Ethernet Interoperability on the Rise

Arthur Cole

InfiniBand may be showing strength in the high-performance computing (HPC) category as we mentioned earlier this week, but the sheer number of Ethernet interconnection and interoperability agreements between vendors is likely to fuel a robust set of solutions for some time to come.


And the mere fact that Ethernet extends from the enterprise onto the carrier networks means it will likely be the network fabric of choice for large firms with numerous branch offices.


One of the chief goals at the moment is fostering Ethernet interoperability with other networking protocols. In that vein, IRT Electronics has released an Ethernet-to-ASI network interface adapter. ASI is an adjunct to PCI Express aimed at creating more modular communications platforms for access, edge and enterprise devices. IRT's MEM-4551 adapter acts as the gateway between Ethernet and ASI environments by encapsulating Ethernet data in ASI packets, using fixed data rates and PN (Program Number) identifiers for decoding on the receive end.

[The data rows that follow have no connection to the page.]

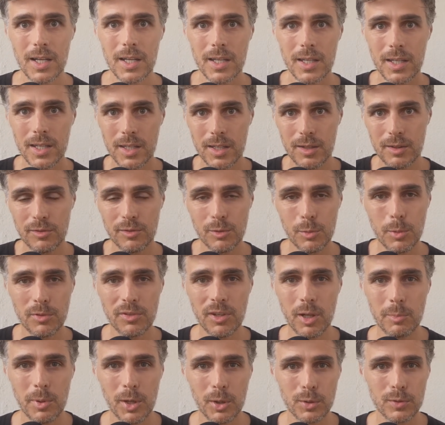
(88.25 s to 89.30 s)
et faites-moi
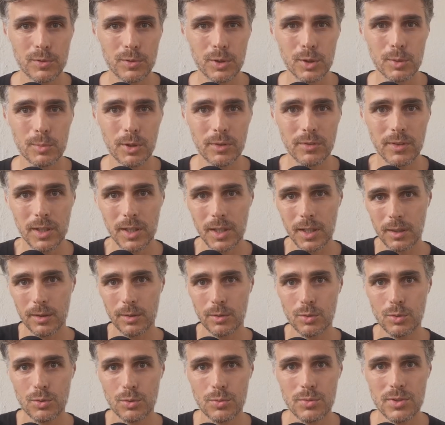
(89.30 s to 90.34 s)
faire part de vos commentaires
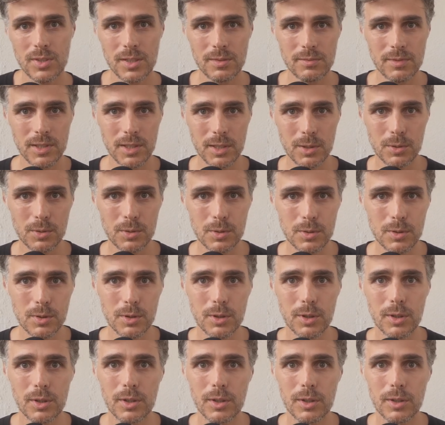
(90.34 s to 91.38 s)
sous cette vidéo
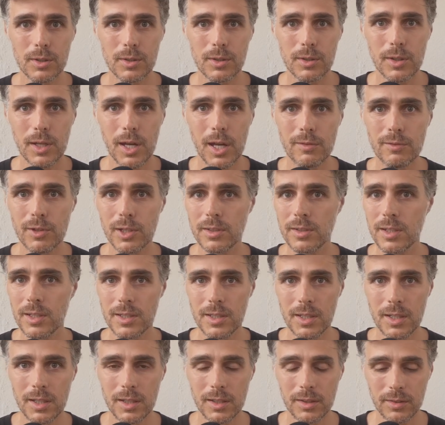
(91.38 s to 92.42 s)
euh, avec des
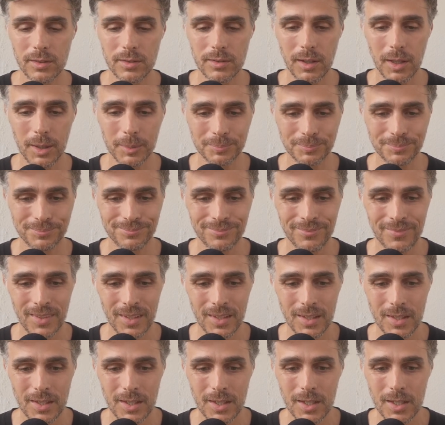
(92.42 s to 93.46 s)
liens, etc.
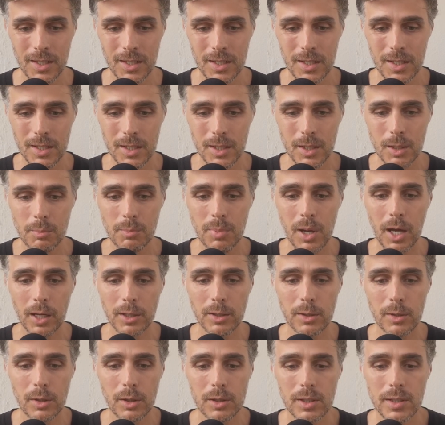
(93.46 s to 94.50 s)
Par
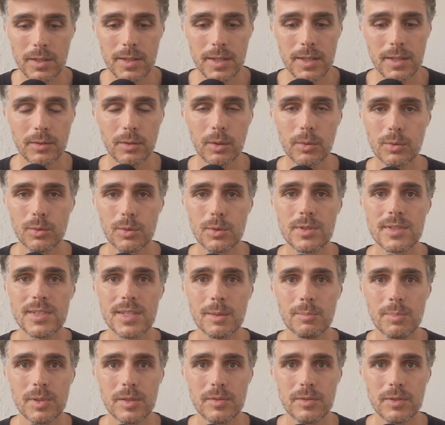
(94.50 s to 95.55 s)
ailleurs, l'idée étant de
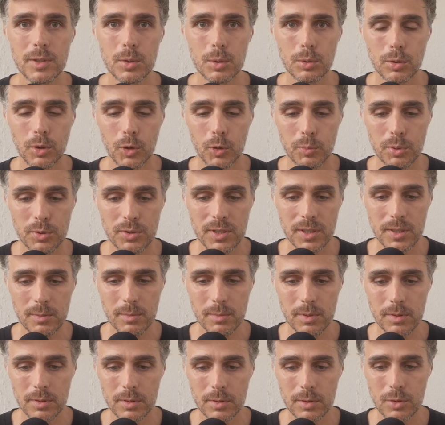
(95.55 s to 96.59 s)
simplifier autant que
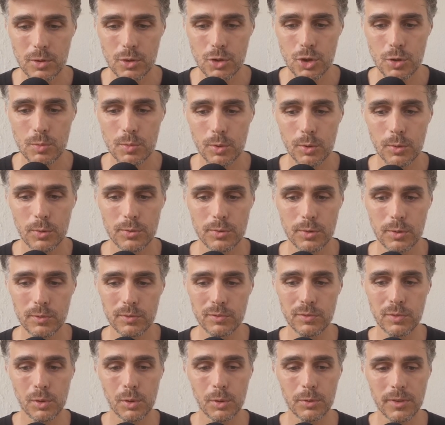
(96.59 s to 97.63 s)
possible, je me concentre
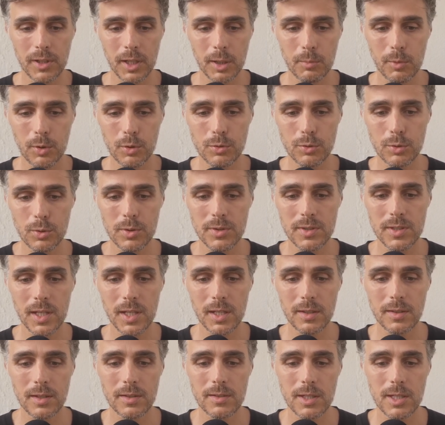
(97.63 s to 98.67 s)
volontairement sur
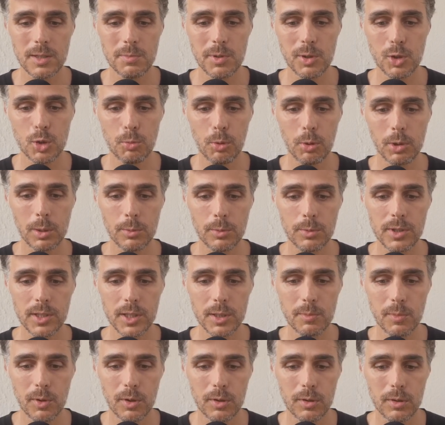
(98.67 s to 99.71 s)
certains aspects du problème
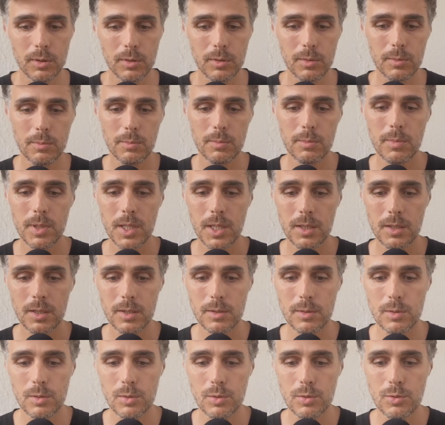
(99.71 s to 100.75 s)
uniquement, mais
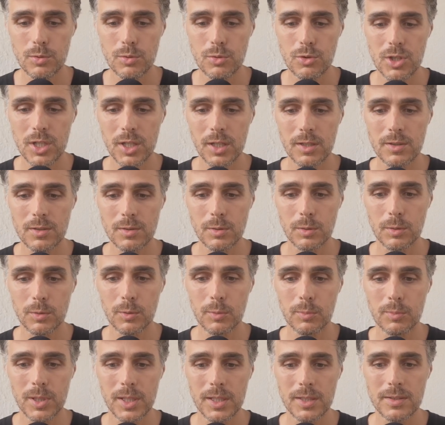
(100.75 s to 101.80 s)
le sujet restant
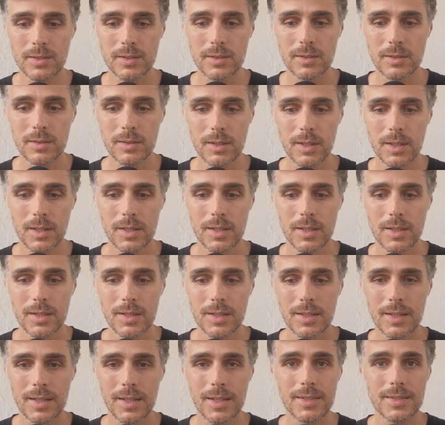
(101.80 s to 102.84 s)
complexe,
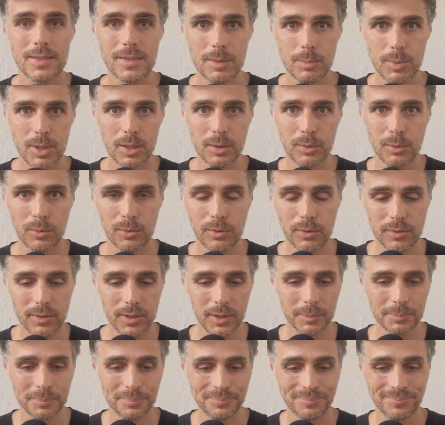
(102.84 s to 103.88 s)
restez bien
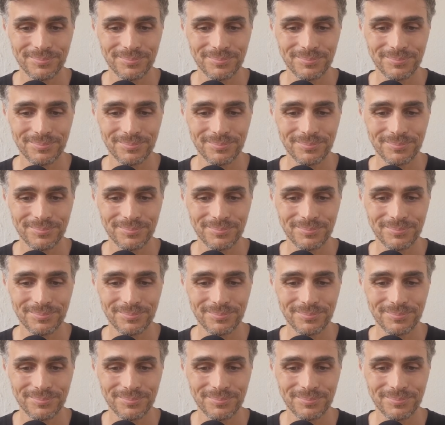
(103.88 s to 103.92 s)
concentrés.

Other firms are working together to boost the capabilities of the Ethernet switch itself. Storage and communications firm Marvell, for example, has teamed up with software developer Aricent to bring the latter's Intelligent Switch Solution (ISS) to the Marvell Prestera and Link Street switches. The result is a robust platform for Layer 2 switching incorporating Quality of Service (QoS) and other management tools for OEM designers. Marvel also just got word that the Prestera switch has been validated for use with Applied Micro Circuits' QT2035/35S 10 GbE physical layer IC, a development that enhances the switch's migration to the SFP+ form factor.


Meanwhile, Fulcrum Microsystems and Solarflare Communications have come out with a 10GBASE-T switch design by combining SolarFlare's 10Xpress physical layer with the FocalPoint FM2224 chip. The design provides for a 1U switch with 20 10GBASE-T ports and four XFPs. Dubbed the San Marino, the design will be out soon on a new line of switches from SCM Networks.


While InfiniBand is likely to have a home in highly complex data environments for some time, Ethernet looks set to be the workhorse for the majority of business-class enterprises. But as 10Gb Ethernet continues to push the throughput envelope, we're wondering how long it will be before the manufacturing community makes a serious effort at Ethernet-to-InfiniBand connectivity.